– 9 DE JUNHO DE 2015
Crônica fotográfica de uma viagem, em palavras e imagens: nos ferros retorcidos dos brinquedos que ainda restam, meninos e meninas se divertem, como se não tivessem a infância roubada
Texto e fotos de João Laet*, na Adital
É indescritível a experiência de percorrer os bairros da Faixa de Gaza e ver de perto o cenário de guerra deste pequeno território — um enclave palestino pobre e superpovoado, controlado pelo Hamas. Diante do quadro trágico com que nos deparamos, nos perguntamos se não é otimista a previsão da ONU [Organização das Nações Unidas] de que a situação de miséria dos cidadãos desta região poderá se modificar ao longo dos próximos 15 anos, se o bloqueio imposto por Israel e Egito for suspenso. Centenas de prédios públicos e privados, escolas, parques, pontes e grande parte da infraestrutura não resistiram aos sucessivos ataques lançados pelo exército israelense por terra e ar.

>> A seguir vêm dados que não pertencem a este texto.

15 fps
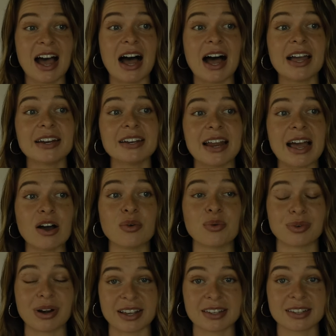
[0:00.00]
I now
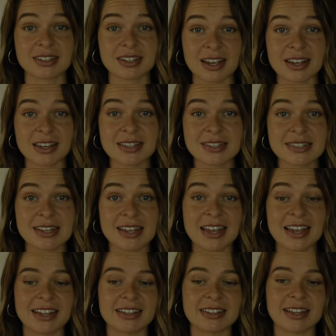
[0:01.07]
recognize
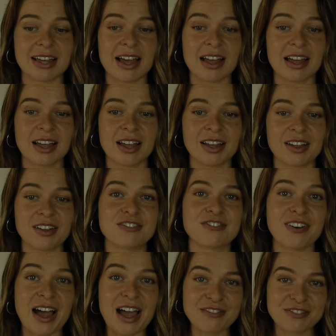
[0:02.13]
that
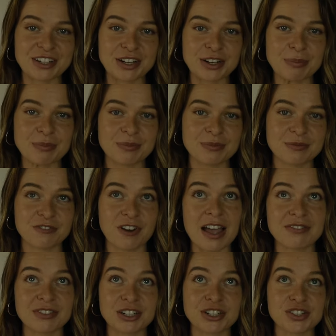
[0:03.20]
five year
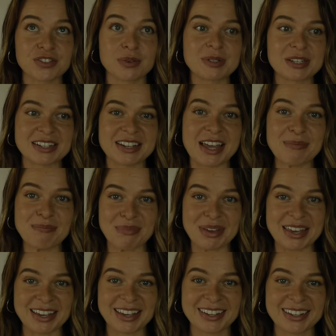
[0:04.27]
five years from today
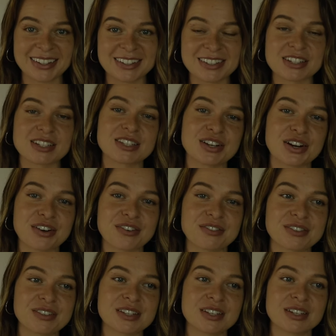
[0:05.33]
me
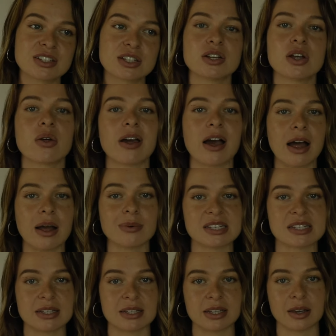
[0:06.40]
deserves to know that I
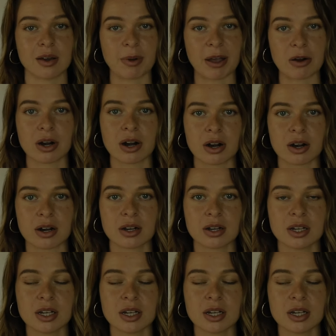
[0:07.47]
was thinking about her.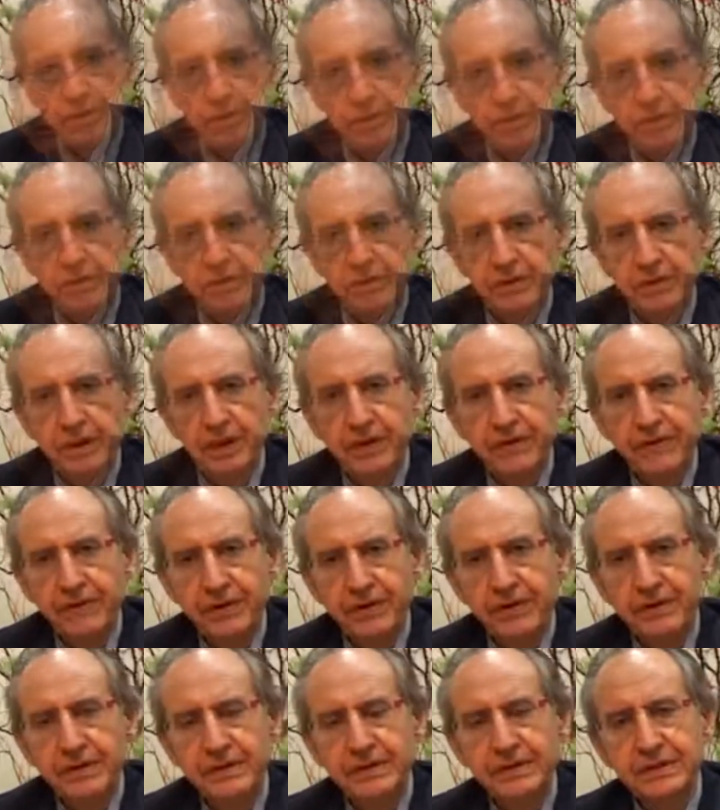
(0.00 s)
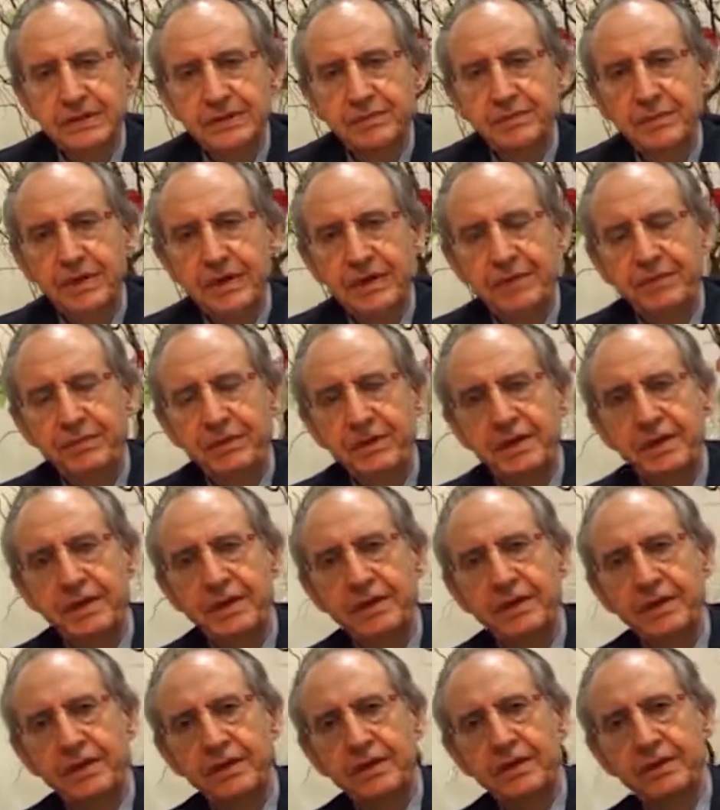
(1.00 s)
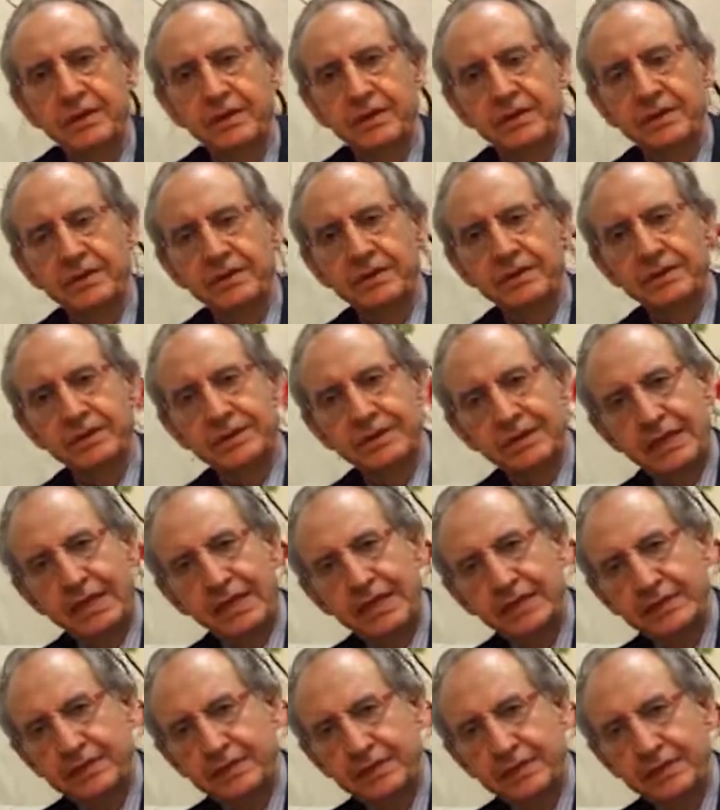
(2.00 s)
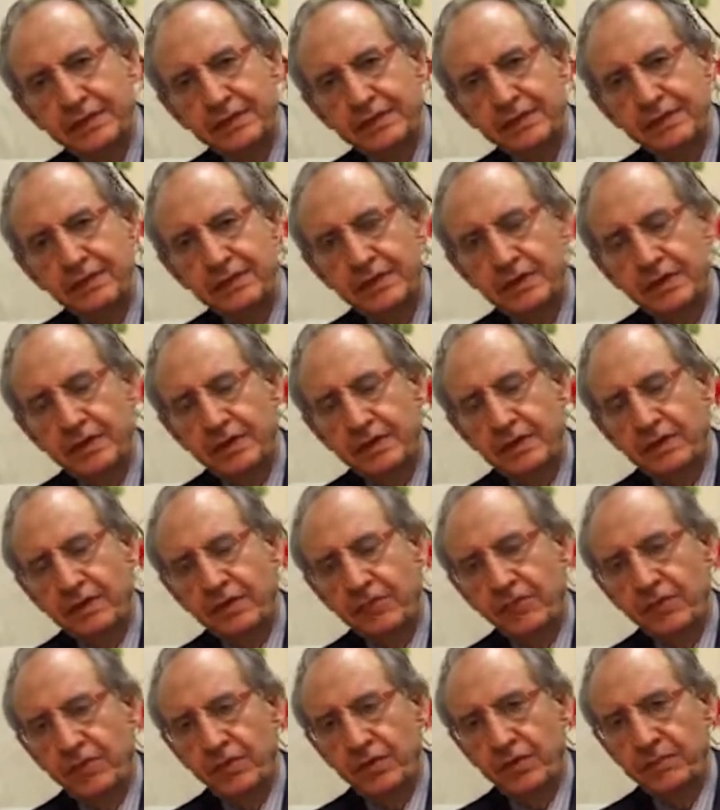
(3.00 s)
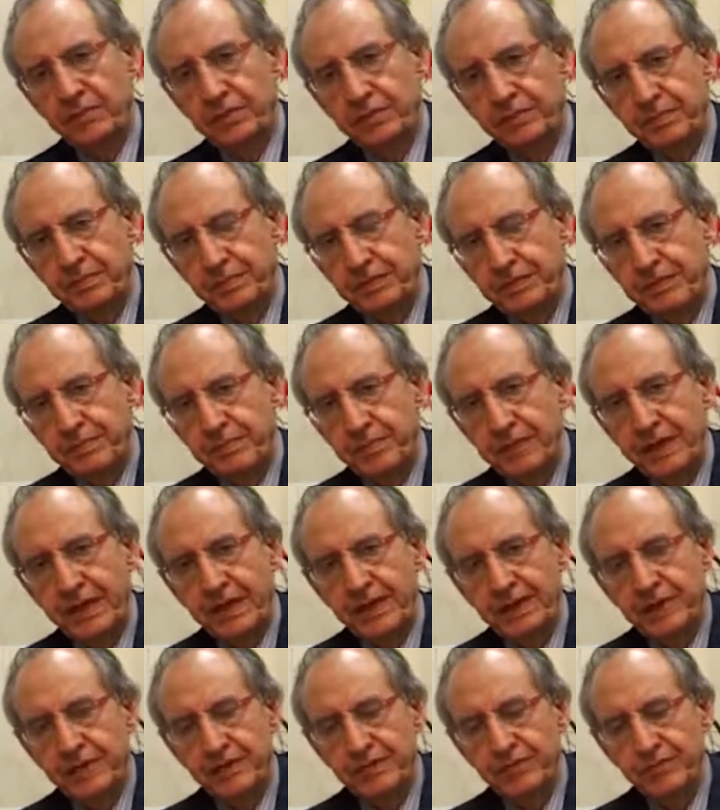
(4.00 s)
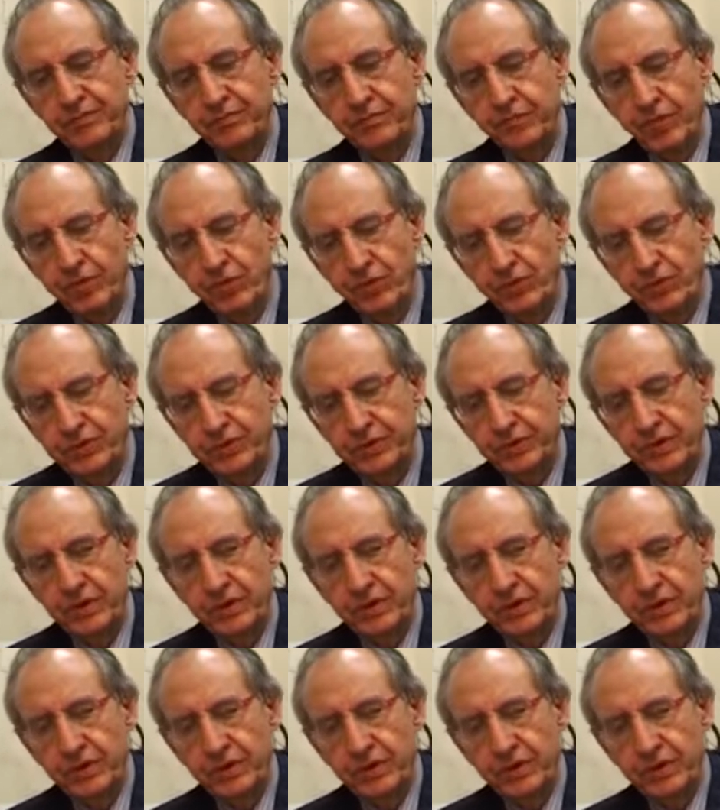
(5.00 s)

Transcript: An evidence may be decisive from the perspective both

Ao mesmo tempo, impressiona observar a persistência e a capacidade de resistência heroica dos sobreviventes, que insistem em tentar manter a rotina de vida e de trabalho em meio aos escombros de suas lojas e casas comerciais deste pequeno território de 352 km², situado junto ao Mediterrâneo, a sudoeste de Israel e na fronteira com o Egito, onde vivem 1,5 milhão de palestinos.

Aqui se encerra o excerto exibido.